*PROVIDED MATERIAL*
------------------------------------------------------------
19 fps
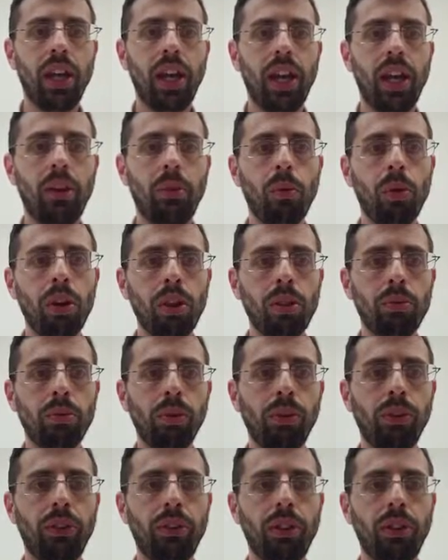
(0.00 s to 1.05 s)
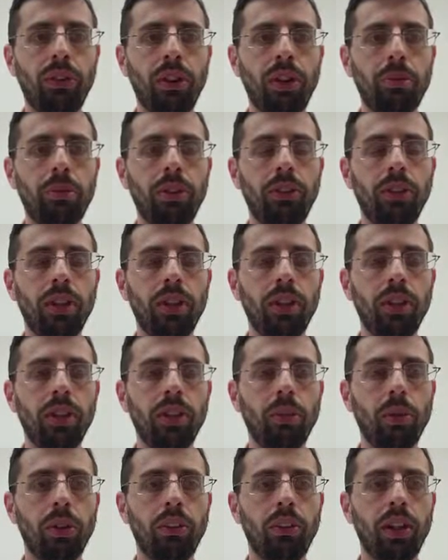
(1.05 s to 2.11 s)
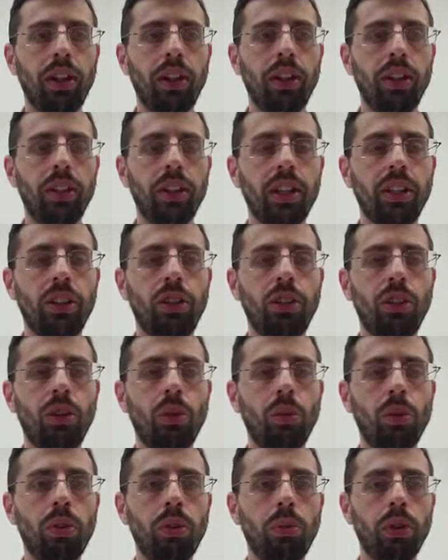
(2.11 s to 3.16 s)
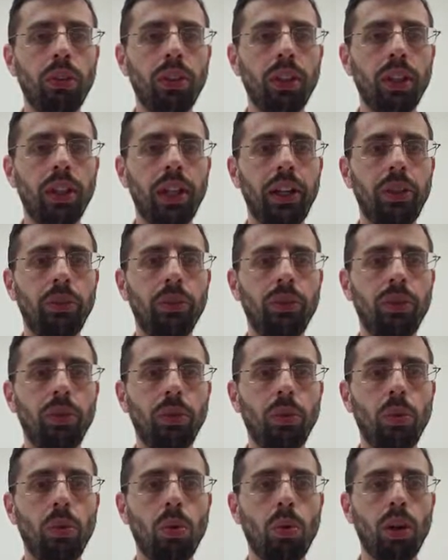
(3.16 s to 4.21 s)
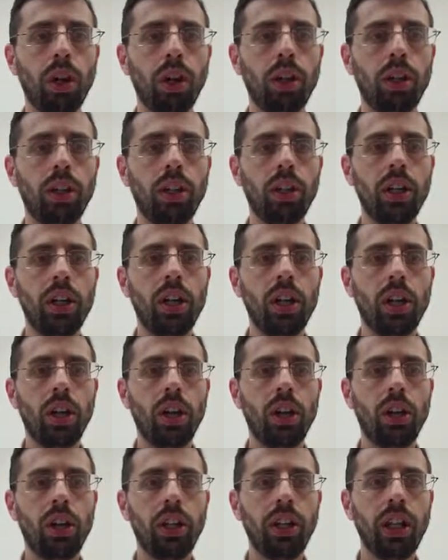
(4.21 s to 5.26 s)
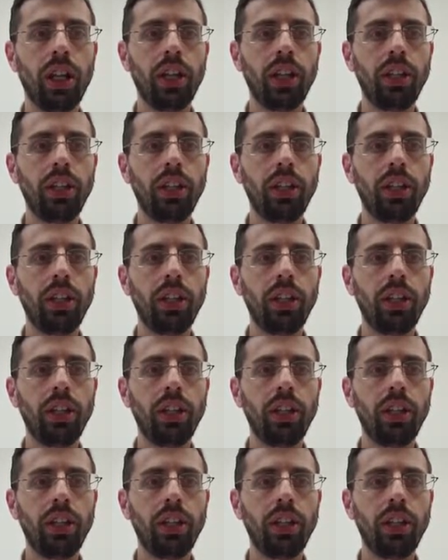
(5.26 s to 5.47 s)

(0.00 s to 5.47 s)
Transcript: And one of the rules in his army was that no one was allowed to walk on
------------------------------------------------------------
*PROBLEM DESCRIPTION*
Please copy exactly, and only, the lines from the one that contains "(2.11 s to 3.16 s)" through the last line of the data above, omitting all pictures.

*EXPECTED ANSWER*
(2.11 s to 3.16 s)
(3.16 s to 4.21 s)
(4.21 s to 5.26 s)
(5.26 s to 5.47 s)

(0.00 s to 5.47 s)
Transcript: And one of the rules in his army was that no one was allowed to walk on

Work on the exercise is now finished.